In this case, I'm clearly in the group of those who are somewhat
vocal, and are not helping your efforts. Well, I did quite a bit of
effort in a related matter with the work I put into packaging Drupal8,
which I dropped in the end¹ precisely due to it not being cleanly
packagable for Debian.

¹ http://gwolf.org/node/4087

> > And, yes, network access during a build... Is a clear no-go. Specially
> > if as a project we are committed to this so neat Reproducible Builds
> > thingy that has made so many among us proud to be part a project where
> > an ages-long problem is finally being tackled - And quite
> > successfully, even!
> 
> I thought building these things (making sure the source corresponds to
> the distributed binaries), though using tools outside archive, was
> preferred over shipping pre-built binaries.
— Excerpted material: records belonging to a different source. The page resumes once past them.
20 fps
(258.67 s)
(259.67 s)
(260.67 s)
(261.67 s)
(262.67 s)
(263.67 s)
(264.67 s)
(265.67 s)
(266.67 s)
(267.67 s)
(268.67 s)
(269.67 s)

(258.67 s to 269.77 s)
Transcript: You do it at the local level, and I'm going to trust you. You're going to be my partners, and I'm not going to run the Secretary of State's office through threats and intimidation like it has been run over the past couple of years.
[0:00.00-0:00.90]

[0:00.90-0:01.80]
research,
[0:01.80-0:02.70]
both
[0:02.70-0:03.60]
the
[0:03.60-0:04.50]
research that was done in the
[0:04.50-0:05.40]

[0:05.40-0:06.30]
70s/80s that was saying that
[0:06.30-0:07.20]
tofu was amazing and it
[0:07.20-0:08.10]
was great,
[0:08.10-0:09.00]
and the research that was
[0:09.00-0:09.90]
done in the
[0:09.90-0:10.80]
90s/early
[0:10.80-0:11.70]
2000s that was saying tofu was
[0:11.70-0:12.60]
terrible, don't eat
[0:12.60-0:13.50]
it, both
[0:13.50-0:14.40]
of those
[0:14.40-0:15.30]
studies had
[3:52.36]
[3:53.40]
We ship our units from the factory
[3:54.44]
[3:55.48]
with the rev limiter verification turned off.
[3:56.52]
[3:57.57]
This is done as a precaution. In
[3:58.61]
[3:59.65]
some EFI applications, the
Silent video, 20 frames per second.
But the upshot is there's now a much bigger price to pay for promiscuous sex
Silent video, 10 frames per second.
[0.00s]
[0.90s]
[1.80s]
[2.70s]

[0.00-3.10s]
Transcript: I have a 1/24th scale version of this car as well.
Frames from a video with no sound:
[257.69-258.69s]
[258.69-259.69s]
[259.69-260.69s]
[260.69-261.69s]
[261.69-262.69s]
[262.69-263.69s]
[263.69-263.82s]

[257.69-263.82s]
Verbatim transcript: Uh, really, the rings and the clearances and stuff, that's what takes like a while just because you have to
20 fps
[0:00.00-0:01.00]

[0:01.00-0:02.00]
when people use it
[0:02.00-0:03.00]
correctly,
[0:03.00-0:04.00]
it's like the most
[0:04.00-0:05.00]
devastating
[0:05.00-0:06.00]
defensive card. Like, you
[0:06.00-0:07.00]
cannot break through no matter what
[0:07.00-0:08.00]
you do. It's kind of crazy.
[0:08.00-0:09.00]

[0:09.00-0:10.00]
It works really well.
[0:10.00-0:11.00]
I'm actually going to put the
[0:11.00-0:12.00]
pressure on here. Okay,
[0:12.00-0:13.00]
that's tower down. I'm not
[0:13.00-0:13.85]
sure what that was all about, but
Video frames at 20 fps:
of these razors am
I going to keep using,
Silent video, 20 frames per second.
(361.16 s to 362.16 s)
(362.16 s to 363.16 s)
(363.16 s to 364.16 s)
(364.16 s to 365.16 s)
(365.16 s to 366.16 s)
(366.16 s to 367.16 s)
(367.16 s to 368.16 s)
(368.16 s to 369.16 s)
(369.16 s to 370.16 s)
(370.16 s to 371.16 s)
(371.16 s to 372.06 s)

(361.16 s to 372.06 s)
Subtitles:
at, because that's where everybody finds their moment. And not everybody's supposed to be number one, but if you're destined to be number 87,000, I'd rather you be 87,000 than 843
But it seems shipping
> pre-built binaries are preferred. It looks to me like a misplaced
> compromise, but I will follow this advice and ship pre-built binaries
> next time without building them using npm.

I would strongly prefer to ship pre-built binaries as part of your
environment in debian/.

I guess the ftp-masters approved the packages you mention as they
*looked* sane, but not because of a deeper inspection of how they were
built. I see² you have 17 packages in contrib, out of which 14 are
node-*. Do they all use npm? Would you appreciate if I took a look at
them and filed bugs accordingly to ask for ftp-masters' opinion?